Callaway officials testified that Callaway had resisted giving discounts. Officers of the company spent a great deal of time considering the proper system of discounts. They arrived at the decision to grant them only in order to maintain their present position in the market. The officials also clearly explained why they set the percentage discount figures at lower volume levels than the competition by showing that (1) Callaway makes only tufted carpeting which has never accounted for more than 40-45% of the total carpeting market, while the competition sold both tufted and woven carpeting which accounts for the remainder of the market;6 (2) Callaway sold in the $4.95 to $13.95 price range while competitors sold carpets which retailed as high as $49.95 and more. Because of resulting smaller volume sales to each customer Callaway had to reduce its volume levels in the schedule to a point where the net per unit price after discounts of any given style of carpet would be approximately the same as that of comparable carpeting of the competition. Finally, Callaway produced extensive charts showing that net prices for its carpets of essentially the same style, design and other similar factors, (less discounts and early payment allowances) were substantially equal to those of the competition. There was no rebuttal evidence whatsoever presented by Counsel supporting the Complaint.
The hearing examiner found that Callaway had made out a defense under Section 2(b) and dismissed the Complaint.

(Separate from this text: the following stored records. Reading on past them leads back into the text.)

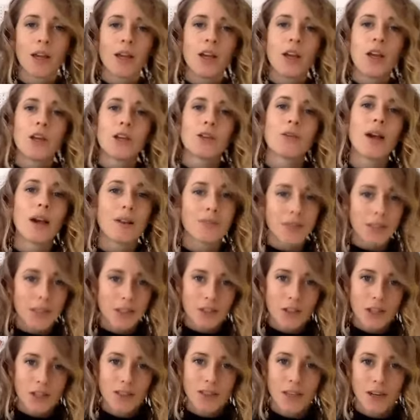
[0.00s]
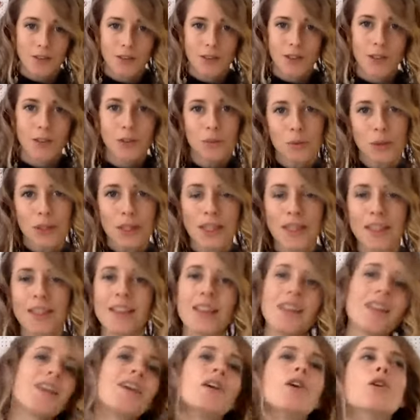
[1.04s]
You have to get dressed every single morning.
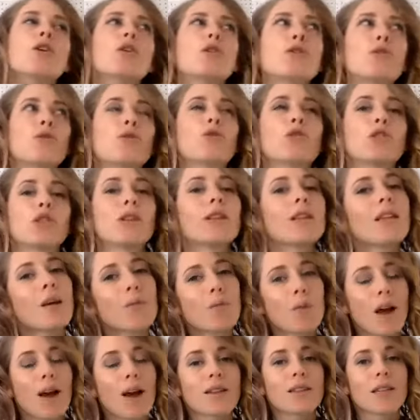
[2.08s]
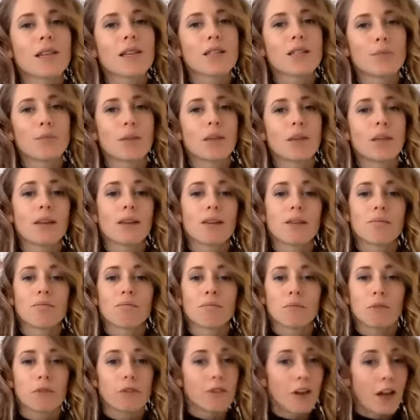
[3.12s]
So shouldn't that process be
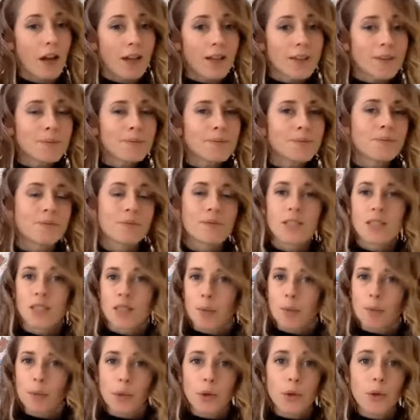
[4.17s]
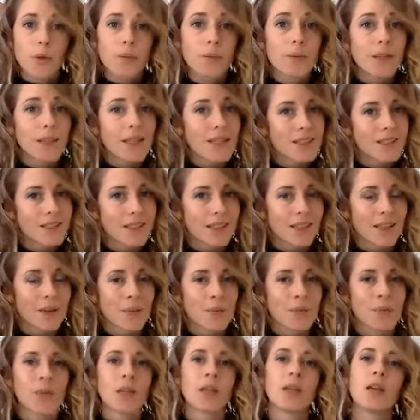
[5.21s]
fun, simple, easy?
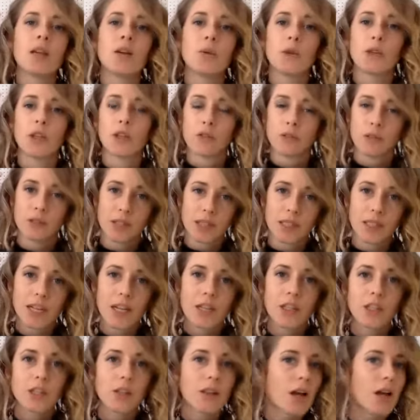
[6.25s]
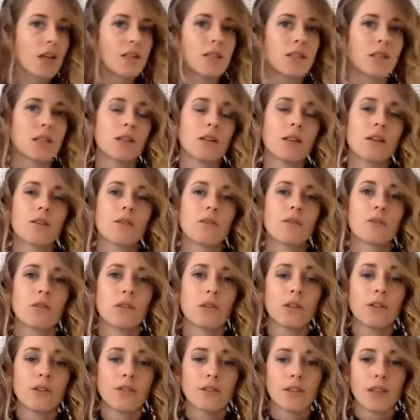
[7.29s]
When you've cleaned out your closet
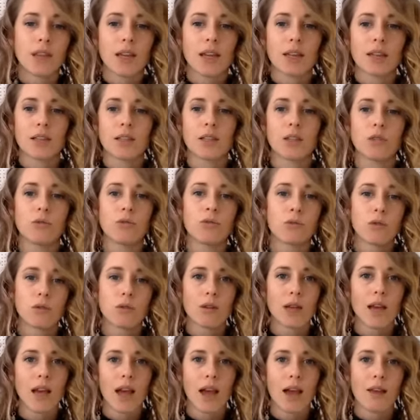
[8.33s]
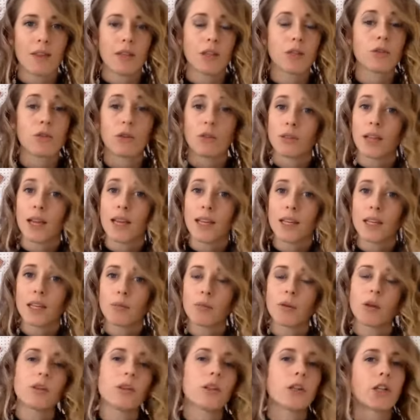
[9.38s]
full of things that you don't have, that you don't like
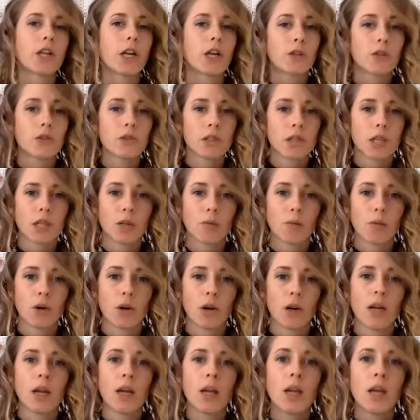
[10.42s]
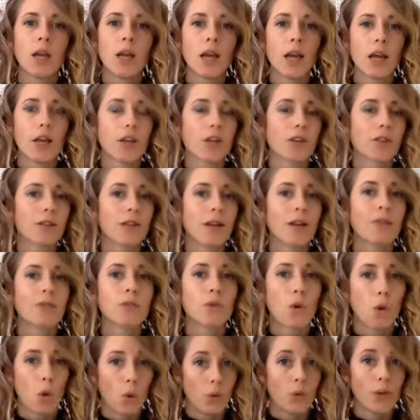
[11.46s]
anymore, that you're not using anymore, and you're
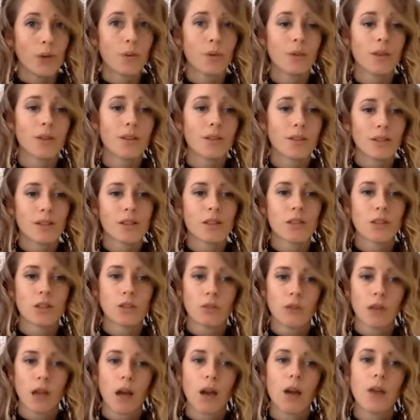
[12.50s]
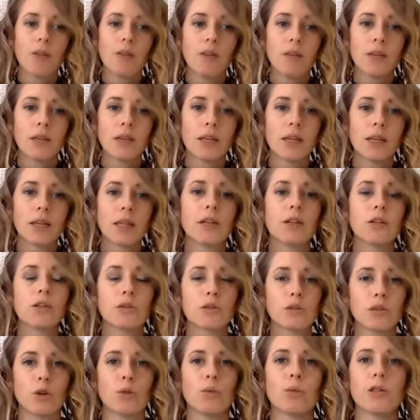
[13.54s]
left only with the things that you love, it
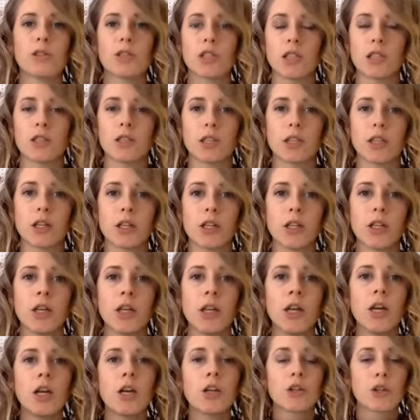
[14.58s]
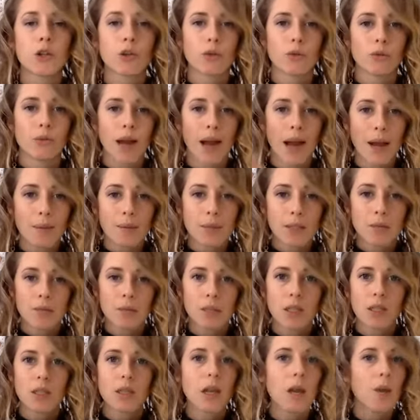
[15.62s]
is so much easier to grab
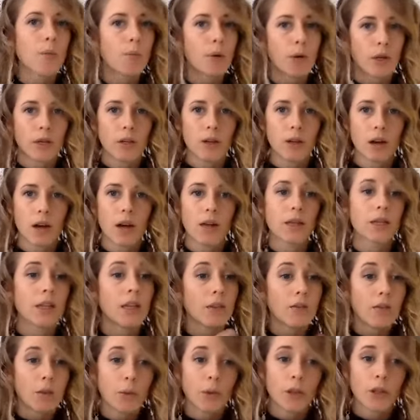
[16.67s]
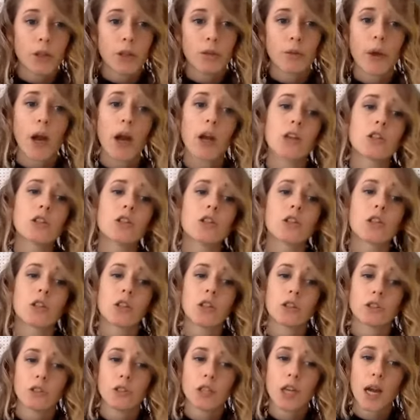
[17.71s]
something and put it on, even when you're rushed
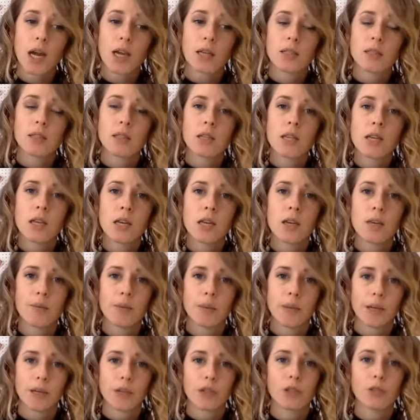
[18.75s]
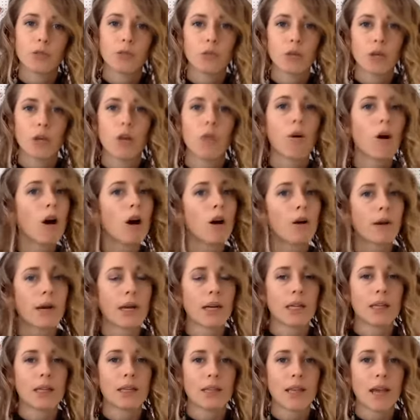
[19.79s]
or stressed, because you know
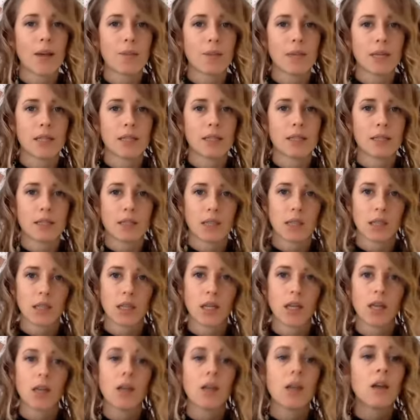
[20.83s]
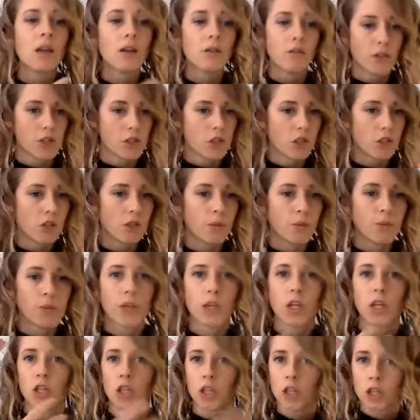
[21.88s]
already that that piece that's in there fits
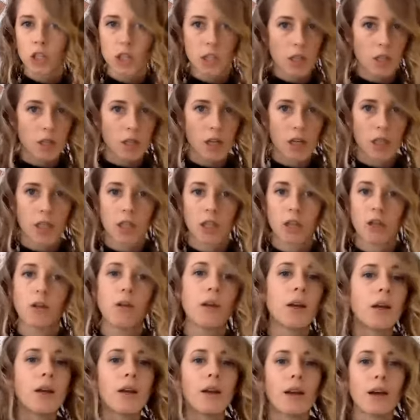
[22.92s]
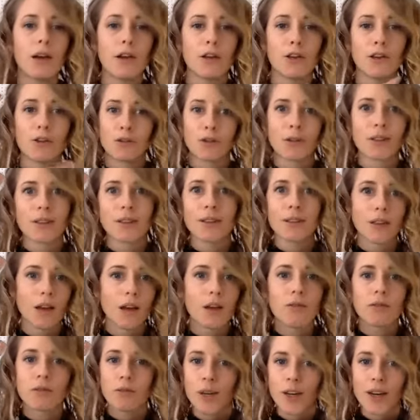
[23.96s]
you, looks good on you, and you really
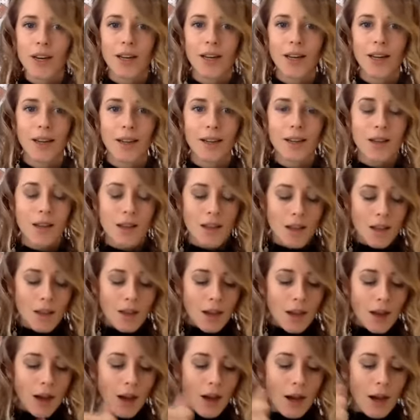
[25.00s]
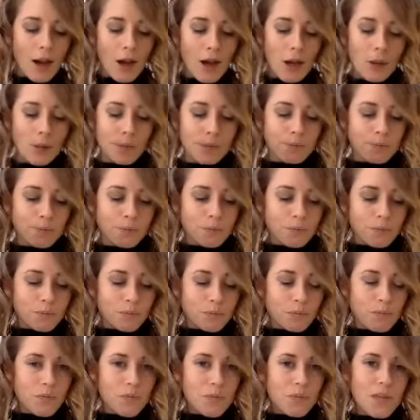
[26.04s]
love wearing it.
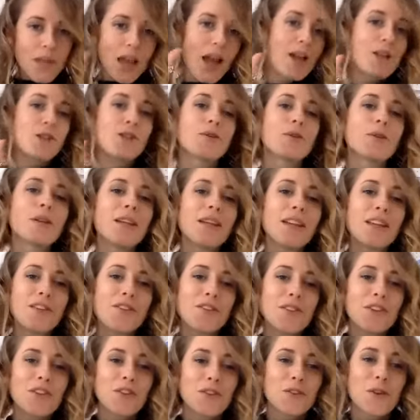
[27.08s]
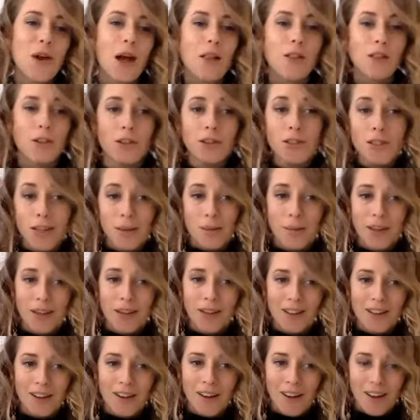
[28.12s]
I do want to give you a little
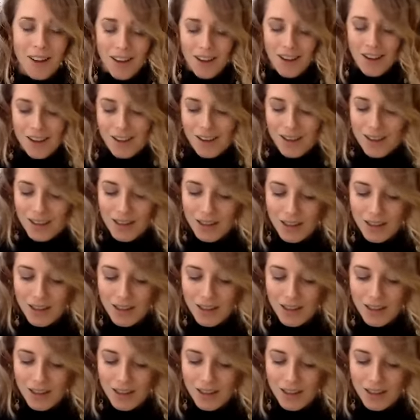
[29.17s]
tidbit on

The Commission, with Commissioner Elman dissenting.7 reversed the hearing examiner on the grounds that Callaway (1) failed to carry its burden under the Section 2(b) defense because it failed to show that its products were of "like grade and quality" as those of the competition; (2) had adopted a "formal pricing system" instead of meeting each individual competitive situation as it arose; and (3) had actually undercut the competition by granting discounts at lower volume levels. Callaway Mills, Docket No. 7634, .... FTC .... (1964). Callaway then perfected this appeal.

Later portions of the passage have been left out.